Diarmaid Ferriter: Talk of integrity of union way beyond sell-by date

Johnson speaks of Belfast Agreement’s ‘delicate balance’ but is ignorant of it

British prime minister Boris Johnson: blithely ignoring all the  complications of Brexit. Photograph: Finnbarr Webster
British prime minister Boris Johnson: blithely ignoring all the complications of Brexit. Photograph: Finnbarr Webster

The contempt for Boris Johnson was palpable in Edinburgh last week during a discussion at the city’s book festival on Brexit and Ireland.

Expressions of empathy with Irish frustrations were hardly surprising given that 62 per cent of Scots who voted in 2016 were against Brexit, but the disdain expressed for London-based Tories has intensified recently in tandem with their crude sloganeering about being prepared to triumphantly exit the EU without a deal.

As pointed out by the European Movement in Scotland, before he became prime minister, Johnson declared “there is no plan for no-deal, because we’re going to get a great deal”.

The Scottish government suggests a no-deal could wipe £11 billion off Scotland’s economy “in under a year” and lead to job losses of 10-25 per cent. The Scots activists who want to stop a no-deal are encouraging people who share their fears to write to John Bercow, speaker of the House of Commons, to urge him to allow MPs to debate and vote down a no-deal Brexit.

READ MORE

Scottish nationalists could soon be determined to launch a new independence crusade

Therein lies the dilemma for Scottish nationalists; they need to appeal to London to try and prevent damage to Scotland.

How long more they will tolerate that indignity is just another of the questions raised by the Brexit fallout; the more the peripheries come under strain, the shallower all the talk of safeguarding the “constitutional integrity” of the UK seems.

The DUP, for example, has been vocal about NI’s union with Scotland, England and Wales being its “guiding star”.

Back in 2014 during the Scottish referendum campaign, Peter Robinson as NI’s first minister made a somewhat desperate plea for Scotland to remain in the UK, as unionists feared losing their closest relatives in the UK: “I speak as a unionist but also as an Ulster Scot . . . We cherish the relationship that we have. Nowhere else in the UK would the bonds be more tightly drawn between any other part of the UK from NI’s point of view than with Scotland.”

No-deal Brexit

Pious talk of UK bonds, integrity and internal cherishing is now beyond its political sell-by date. Scottish nationalists could soon be determined to launch a new independence crusade.

In 2012, two years before the referendum on independence, only 28 per cent of Scots wanted to leave the UK. By September 2014, that percentage rose to 45 per cent.

Johnson pedals the lie that 'the backstop risks weakening the delicate balance embodied in the Belfast Agreement'. He does not know what this 'delicate balance' involves

The most recently published poll suggested a figure of 52 per cent in favour of independence, underlining that the SNP still has a tough sell on its hands but can also be optimistic given that this polling is before the consequences of a no-deal Brexit become apparent.

Another factor is the impact Brexit might have for UK devolution as it currently exists; if a British government is intent on Westminster retaining parts of the devolved powers it will regain from the EU after Brexit, in relation to agriculture and fisheries, for example, in order to bolster the UK internal market, that can only foster more resentment against a London centralisation; the same might be asserted about potential direct rule for Northern Ireland.

Complexity ignored

Blithely ignoring all these complications, of course, is Boris Johnson. His letter this week to the president of the European Council, Donald Tusk, was nonsense; he peddles the lie that “the backstop risks weakening the delicate balance embodied in the Belfast Agreement”.

Johnson does not know what this “delicate balance” involves; this is the same Johnson who last year suggested the backstop would mean “violating the Act of Union of 1800, and the very basis on which this country is founded”.

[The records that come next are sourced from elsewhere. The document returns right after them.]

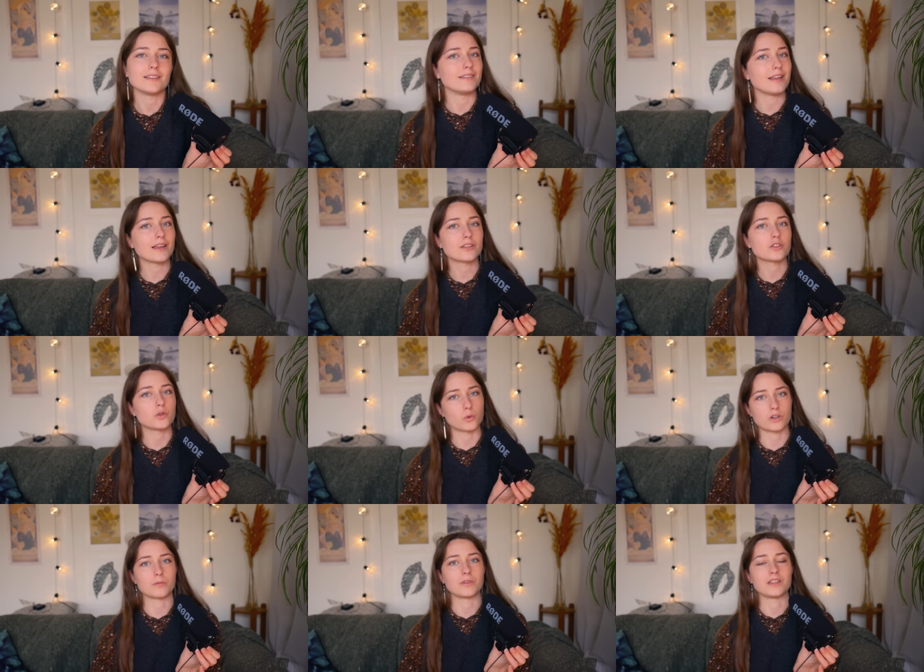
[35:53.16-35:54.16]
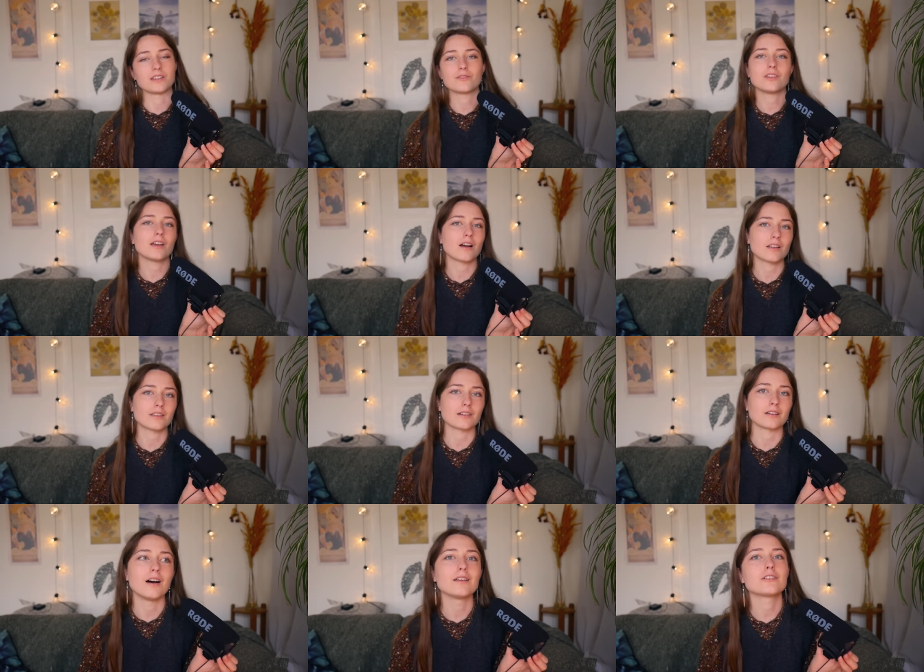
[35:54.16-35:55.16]
death tournament, if the
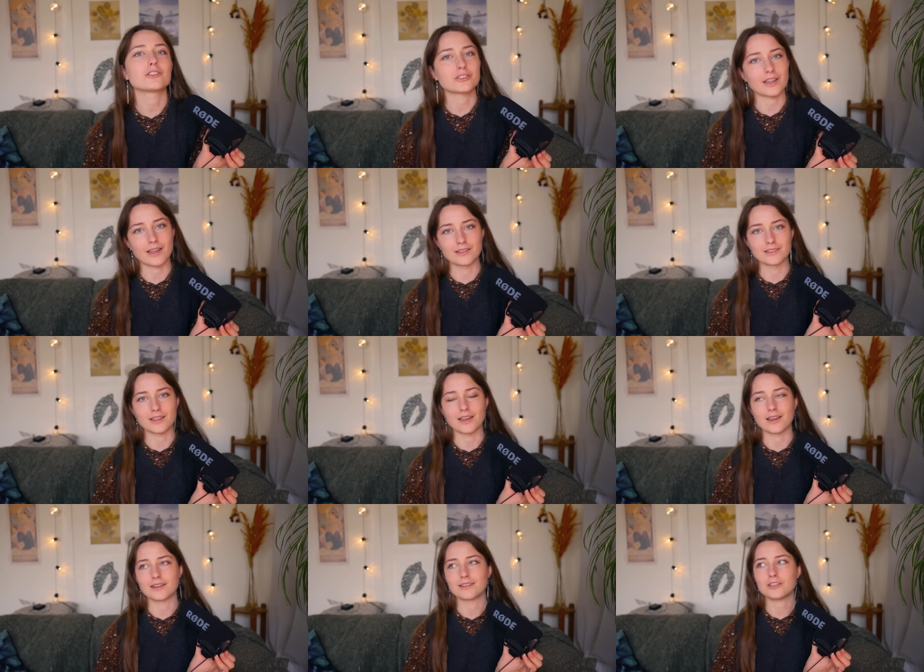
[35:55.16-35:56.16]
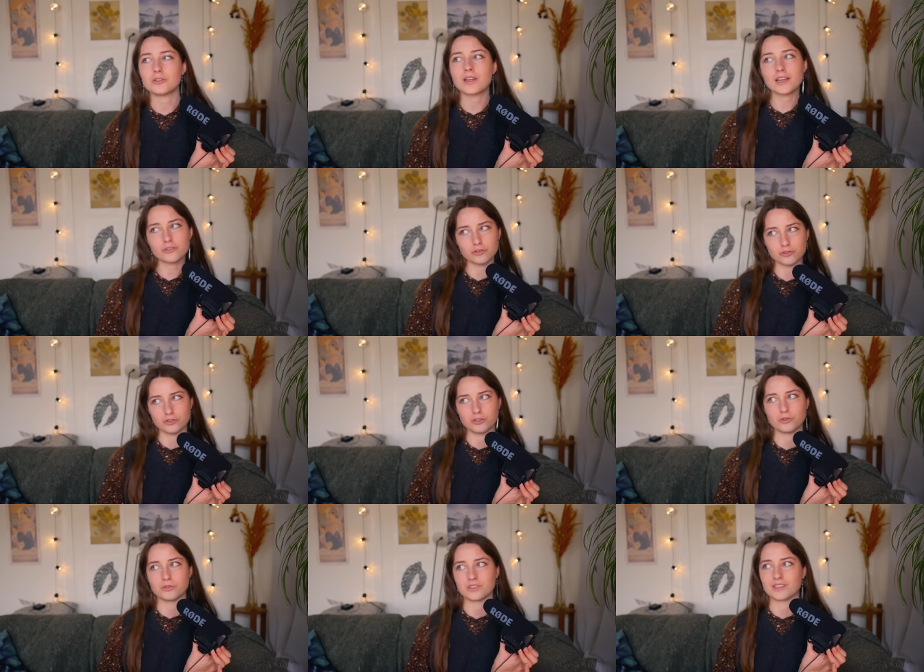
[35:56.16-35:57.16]
author understands that you can't just
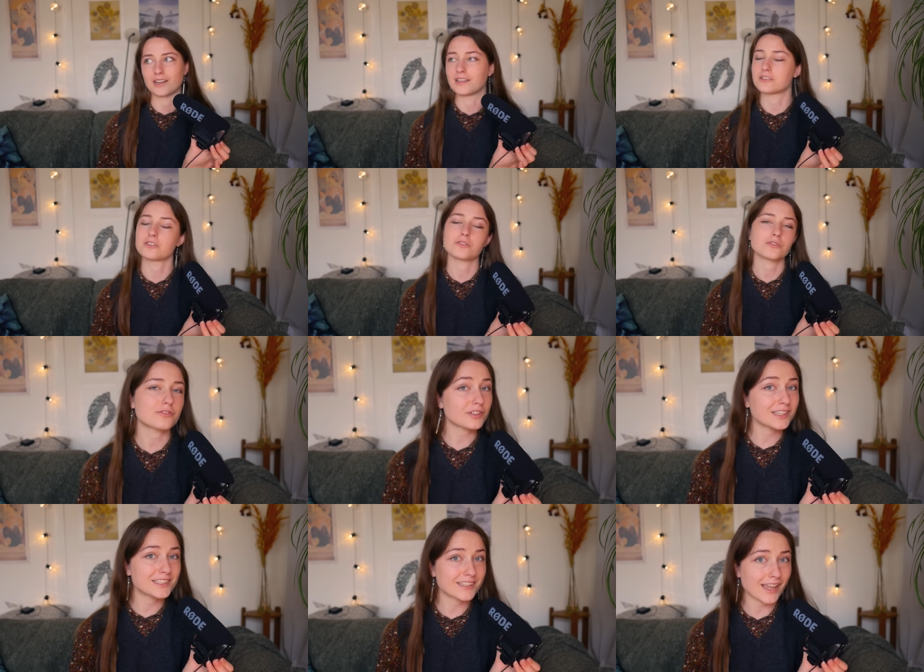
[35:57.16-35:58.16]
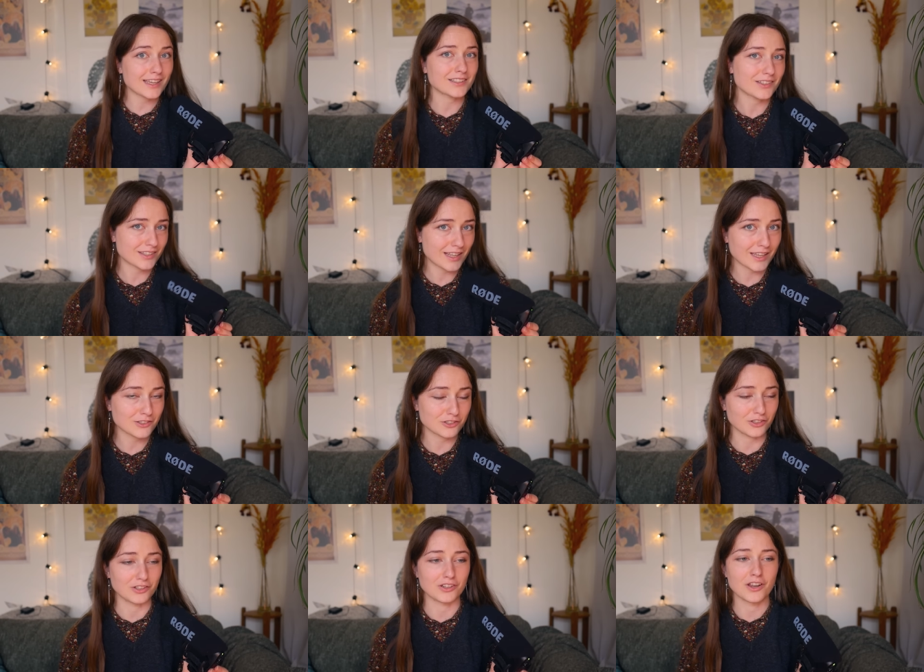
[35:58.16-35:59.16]
use it as free stakes and
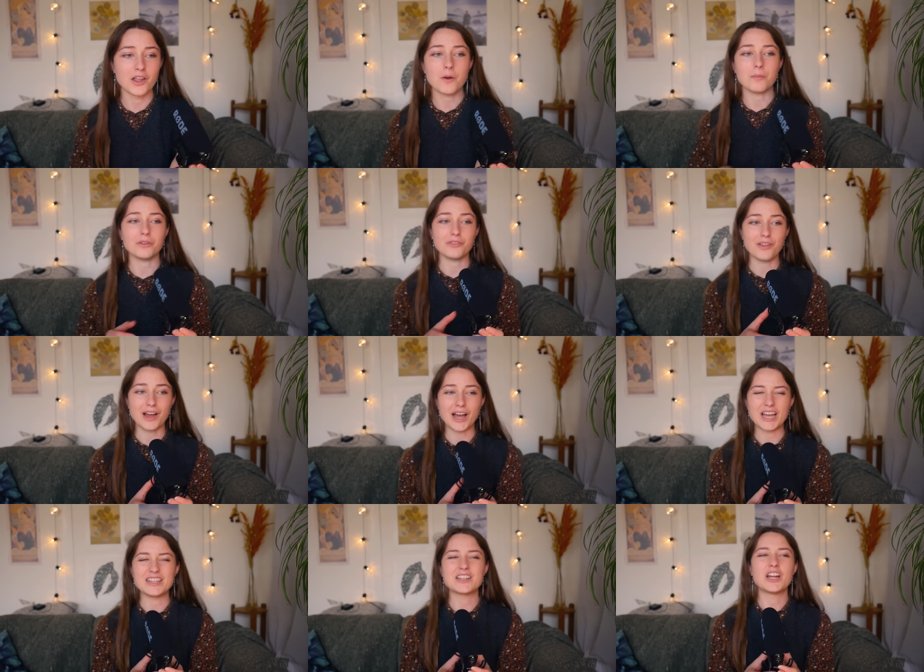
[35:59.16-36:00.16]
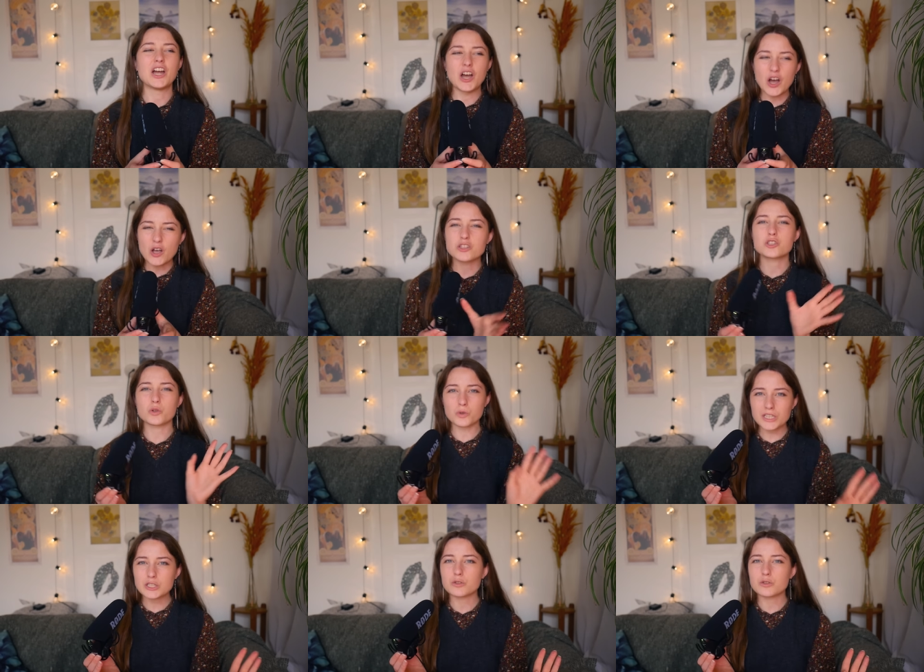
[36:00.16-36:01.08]
tension, but that a story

What he ignores, or is not aware of, is the Northern Ireland Act of 1998 to give effect to the agreement which explicitly stipulates that NI will remain part of the UK as long as a majority there wish for it to do so. The backstop does not alter that.

Consider, for example, the assessment of Vernon Bogdanor, one of Britain’s most renowned constitutional experts and a pillar of the British establishment who is hardly carrying a torch for Irish nationalists: “While the Good Friday [Belfast] Agreement does not explicitly require a soft border, that was because it was assumed that Britain would remain in the EU.

But the agreement’s provisions for North-South co-operation clearly require a degree of congruence between trading rules in the two parts of the island of Ireland. That indeed is the basis of the backstop, a backstop confined to very limited areas, primarily those necessary for North-South co-operation under the GFA.

From this point of view, the DUP’s hostility to the backstop is self-defeating since a hard border could lead nationalists in NI to call for Irish unity so as to achieve a closer relationship with nationalists in the Republic. The backstop, paradoxically, is a guarantee for NI, not a threat.”

It provides the kind of “delicate balance” that NI needs, just as the hard won Belfast Agreement does.